Sig. Matteo, qualunque riabilitazione non sarà mai come i propri denti. La sua lingua era nata per convivere con l'agenesia, non con un dente in più, per cui occorre un congruo periodo di adattamento. Dalle foto non sembrano sproporzionate le forme di quei denti. Conoscere il parere del collega in questo caso è fondamentale per dare delle corrette risposte.

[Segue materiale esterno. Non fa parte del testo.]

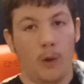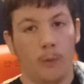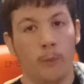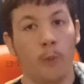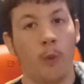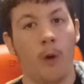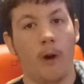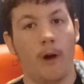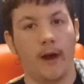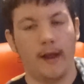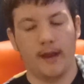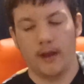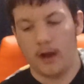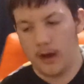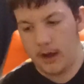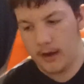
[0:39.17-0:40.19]
one
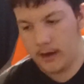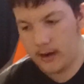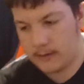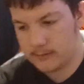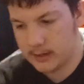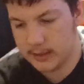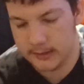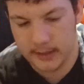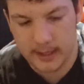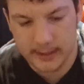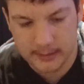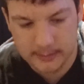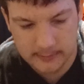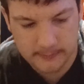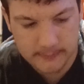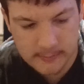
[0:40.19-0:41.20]
uh around like
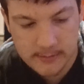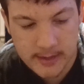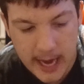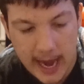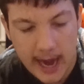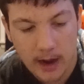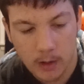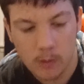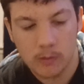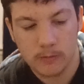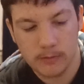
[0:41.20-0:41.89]
now,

Scritto da Dott. Diego Ruffoni
Mozzo (BG)
Carnate (MB)

Sarebbe opportuno vedere l'arcata antagonista, inferiore e la chiusura delle arcate dentarie, sembrano due monconi avvitati e quello del primo premolare un po lingualizzato, ad ogni modo se le corone non le permettono una sufficiente comodità ne riparli con il suo dentista, in questi casi vi è obbligo di risultato, anche esteticamente il dentista insieme con il tecnico sono obbligati a un risultato soddisfacente ,ovviamente senza ulteriori costi per il paziente, auguri

Scritto da Dott. Paolo Mantarro
Catania (CT)

Buongiorno,
andrebbe valutato tutto di presenza, vi sono troppe cose da considerare. Se non e' soddisfatto ne parli col suo dentista.
Resto a disposizione.
 

Scritto da Dott. Cristian Romano
Palermo (PA)

Non abbiamo elementi sufficienti per giudicare e capire cosa c'è di giusto e di sbagliato, non conoscendo né clinicamente né radiograficamente la situazione di partenza. Comunque, sia l'estetica (chirurgia mucogengivale) che la funzionalità (dimensioni elementi protesici), sono due aspetti seppur non semplici in questo caso comunque gestibili, ne parli con il collega.